The Network-on-Chip (NoC) architecture paradigm, based on a modular switch-based mechanism, can address many of the on-chip communication design issues such as performance limitations of long interconnects, and integration of high numbers of intellectual property (IP) cores in a chip [1][2][3]. However, two-dimensional (2D) chip fabrication technology is facing lots of challenges in the deep submicron regime even by utilizing NoC architectures [4][5], e.g. designing the clock-tree network for a large chip, limited floor-planning choices, increasing the wire delay and power consumption, integrating diverse components that are digital, analog, MEMS and RF, and etc. The Three Dimensional (3D) integration has emerged as a potent solution to address these problems and the design complexity of MPSoC in 2D Integration Circuits (IC). 3D ICs reduce the interconnect delay problem by stacking vertically active silicon layers as well as offering a number of advantages over the traditional 2D chip [5][6][7][8]: (1) shorter global interconnects; (2) higher performance; (3) lower interconnect power consumption due to wire-length reduction; (4) higher packing density and smaller footprint; and (5) support for the implementation of mixed-technology chips. In this paper we focused on wafer stacking technology. In wafer-to-wafer bonding technology, one of the popular choices for 3D integrations, 3D chips are vertically stacked with short and fat Through Silicon Vias (TSVs). The distance between wafers can range from 5μm to 50μm [8][9], which is much shorter than the wire length between cores on a tier, and the pitches of a TSV can range from 1μm to 10μm square [8][9]. That is, the wire delay, power consumption and chip form factor are significantly reduced [10][11][13]. If 3D ICs are adopted as the basic fabrication standard, the performance of NoCs will be significantly improved. Therefore, 3D NoCs have been introduced as a new communication infrastructure of multi-core architectures [4][5][6][7][8].

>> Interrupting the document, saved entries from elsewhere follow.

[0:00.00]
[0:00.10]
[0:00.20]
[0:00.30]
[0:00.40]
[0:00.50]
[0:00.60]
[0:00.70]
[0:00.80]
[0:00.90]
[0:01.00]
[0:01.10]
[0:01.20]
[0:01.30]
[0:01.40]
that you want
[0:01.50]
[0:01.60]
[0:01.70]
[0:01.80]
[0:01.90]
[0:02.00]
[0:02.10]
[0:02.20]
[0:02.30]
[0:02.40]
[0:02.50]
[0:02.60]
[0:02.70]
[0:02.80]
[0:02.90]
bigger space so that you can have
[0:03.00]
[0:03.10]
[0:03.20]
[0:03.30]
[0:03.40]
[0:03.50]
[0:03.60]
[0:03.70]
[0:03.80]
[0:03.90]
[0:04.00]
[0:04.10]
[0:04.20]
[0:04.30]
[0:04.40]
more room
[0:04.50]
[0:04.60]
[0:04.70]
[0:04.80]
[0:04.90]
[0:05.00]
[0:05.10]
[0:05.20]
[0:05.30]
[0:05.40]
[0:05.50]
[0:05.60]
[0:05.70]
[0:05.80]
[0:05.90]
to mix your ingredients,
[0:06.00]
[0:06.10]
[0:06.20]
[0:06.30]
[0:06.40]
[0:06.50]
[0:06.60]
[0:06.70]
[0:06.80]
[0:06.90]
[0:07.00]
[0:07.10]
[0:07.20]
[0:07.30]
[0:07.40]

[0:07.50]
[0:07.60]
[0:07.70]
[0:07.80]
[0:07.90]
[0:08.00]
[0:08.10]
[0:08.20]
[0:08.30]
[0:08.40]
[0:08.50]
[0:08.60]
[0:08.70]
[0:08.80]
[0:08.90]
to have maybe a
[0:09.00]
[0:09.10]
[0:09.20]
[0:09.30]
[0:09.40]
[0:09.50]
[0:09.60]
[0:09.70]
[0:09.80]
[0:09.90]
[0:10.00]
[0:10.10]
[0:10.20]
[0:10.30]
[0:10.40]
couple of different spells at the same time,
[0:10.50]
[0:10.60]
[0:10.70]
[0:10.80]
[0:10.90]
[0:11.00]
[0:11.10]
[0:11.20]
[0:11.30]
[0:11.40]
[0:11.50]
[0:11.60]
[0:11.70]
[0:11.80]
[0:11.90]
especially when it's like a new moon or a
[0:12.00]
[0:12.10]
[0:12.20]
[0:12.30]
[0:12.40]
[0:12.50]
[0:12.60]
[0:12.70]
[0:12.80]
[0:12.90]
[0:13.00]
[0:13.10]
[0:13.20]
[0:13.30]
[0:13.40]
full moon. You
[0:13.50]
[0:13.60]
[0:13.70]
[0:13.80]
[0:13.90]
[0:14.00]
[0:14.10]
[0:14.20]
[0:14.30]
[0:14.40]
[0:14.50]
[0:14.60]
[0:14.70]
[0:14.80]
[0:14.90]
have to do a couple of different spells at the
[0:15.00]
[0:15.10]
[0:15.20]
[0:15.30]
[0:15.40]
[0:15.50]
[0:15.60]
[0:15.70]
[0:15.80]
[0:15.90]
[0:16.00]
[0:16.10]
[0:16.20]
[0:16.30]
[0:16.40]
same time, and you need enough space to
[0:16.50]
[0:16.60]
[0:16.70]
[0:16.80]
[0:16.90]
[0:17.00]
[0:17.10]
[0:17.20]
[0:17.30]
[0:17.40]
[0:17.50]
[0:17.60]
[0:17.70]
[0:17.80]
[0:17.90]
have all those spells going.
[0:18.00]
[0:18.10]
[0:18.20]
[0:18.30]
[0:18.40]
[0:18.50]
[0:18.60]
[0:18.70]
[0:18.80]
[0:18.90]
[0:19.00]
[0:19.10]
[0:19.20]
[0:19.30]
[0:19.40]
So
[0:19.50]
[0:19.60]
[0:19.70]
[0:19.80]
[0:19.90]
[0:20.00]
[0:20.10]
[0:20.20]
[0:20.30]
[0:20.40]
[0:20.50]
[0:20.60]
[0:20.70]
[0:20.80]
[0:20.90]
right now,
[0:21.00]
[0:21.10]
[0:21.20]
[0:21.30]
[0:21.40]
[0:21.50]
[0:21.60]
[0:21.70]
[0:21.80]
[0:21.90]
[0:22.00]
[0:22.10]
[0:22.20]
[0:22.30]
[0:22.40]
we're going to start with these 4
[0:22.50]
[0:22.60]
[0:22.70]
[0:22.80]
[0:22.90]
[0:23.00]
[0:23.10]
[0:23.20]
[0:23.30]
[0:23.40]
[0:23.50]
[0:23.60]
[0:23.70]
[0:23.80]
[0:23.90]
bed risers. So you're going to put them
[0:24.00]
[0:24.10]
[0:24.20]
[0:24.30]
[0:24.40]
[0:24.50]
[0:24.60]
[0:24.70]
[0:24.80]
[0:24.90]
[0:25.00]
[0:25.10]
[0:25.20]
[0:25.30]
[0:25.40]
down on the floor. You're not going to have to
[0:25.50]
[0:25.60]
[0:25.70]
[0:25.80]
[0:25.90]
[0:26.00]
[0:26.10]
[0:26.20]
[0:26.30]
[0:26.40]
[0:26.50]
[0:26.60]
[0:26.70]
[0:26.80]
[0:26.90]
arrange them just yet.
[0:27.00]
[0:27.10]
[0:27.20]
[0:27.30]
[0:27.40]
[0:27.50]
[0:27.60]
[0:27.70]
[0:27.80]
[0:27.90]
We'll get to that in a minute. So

The power-performance and efficiency of 3D NoCs essentially depend on the underlying topology formation. On-chip network topology is a crucial factor of 3D chips in terms of performance, cost, and energy consumption [5]. Various network topologies have been studied for 3D NoCs [5][6][7][10][12][14]. 3D Symmetric NoC and 3D NoC-Bus Hybrid (stacked mesh) structures are popularly used in 3D systems, because their grid-based regular structure is intuitively considered to be matched to the 2D VLSI layout for each stack layer [5][6][7][8][10]. By adding two additional physical ports to each baseline-router (one for up and one for down) in the popular 2D mesh-based system the 3D symmetric NoC structure is formed (Fig. 1(a)) [5][8]. This structure suffers from: adding two additional ports requires larger crossbar incurring significant area and power overhead. That is, the more input ports employed the more blocking probability occurred inside the router. This increases the latency of moving flits through the upward and downward ports. Thereby, the 3D NoC-Bus Hybrid structure using a single-hop communication (bus) among layers is presented (Fig. 1(b)) [5][8]. Routers in this structure have at most 6 ports, one to the IP-core, one to the bus, and four for cardinal directions. Due to the fact that the 3D IC is emerging as a promising solution to continue the growth of the number of transistors on a chip, in this research work we explore the topology formation in 3D ICs.

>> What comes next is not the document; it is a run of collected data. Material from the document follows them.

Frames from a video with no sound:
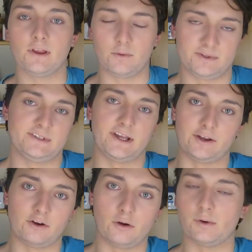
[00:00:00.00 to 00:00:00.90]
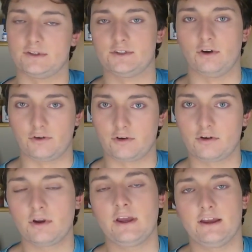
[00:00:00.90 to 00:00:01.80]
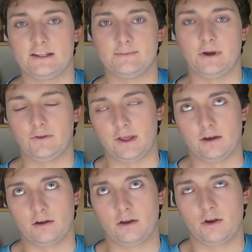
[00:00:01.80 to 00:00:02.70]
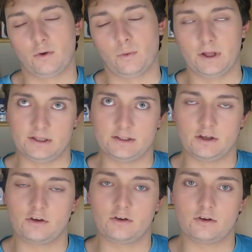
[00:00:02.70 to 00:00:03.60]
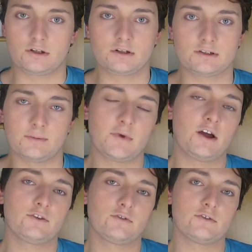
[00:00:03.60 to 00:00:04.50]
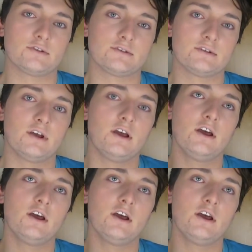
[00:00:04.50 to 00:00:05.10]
about like what's lighter or what's darker. It's about like what some contours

Our contribution of this work is to propose a new 3D topology based on stacked mesh architecture. In this topology, we introduce a high-performance pipeline bus structure to overcome the drawbacks of the previously presented bus structures such as dTDMA bus [15] and segmented bus [16] to communicate among multiple layers. The benefits of the proposed bus structure are as follows:

First, this novel bus architecture, improve the performance, by reducing the delay and complexity of previously proposed bus’ arbitration module which is the foremost impediment in bus communications.

Second, if in some cases, each layer built with different vendors and with completely different processes, each layer should have its own clock tree with associated clock buffers [17]. Furthermore, because there is no clear solution of
modular and skew-free clock distribution in 3D ICs, a clock synchronization mechanism between active layers through vertical connections (interlayer vias) is required [17]. In this work, we introduced a programmable synchronous and asynchronous pipeline-bus structure to cope with the multi clock domains communication. This structure can be employed as an interlayer connection to handle the communication among layers with different clock frequencies in 3D chips.

II. RELATED WORKS

Design techniques and methodologies for 3D architectures have been investigated to efficiently exploit the benefits of 3D technologies. Several NoC topologies for 3D systems have been exhaustively investigated in [5][6][7][8][12][18]. The authors in [5] demonstrate that besides reducing the footprint in a fabricated design, 3D systems provide a better performance compared to traditional 2D systems. They have also demonstrated that both mesh and tree topologies for 3D systems achieve better performance compared to traditional 2D systems. However, the mesh topology shows significant performance gains in terms of throughput, average latency, and energy dissipation with a small area overhead [5]. In [18] different 3D mesh-based architectures have been compared in the zero-load latency, but the performance of the network with different traffic patterns and loads is also necessary to be evaluated.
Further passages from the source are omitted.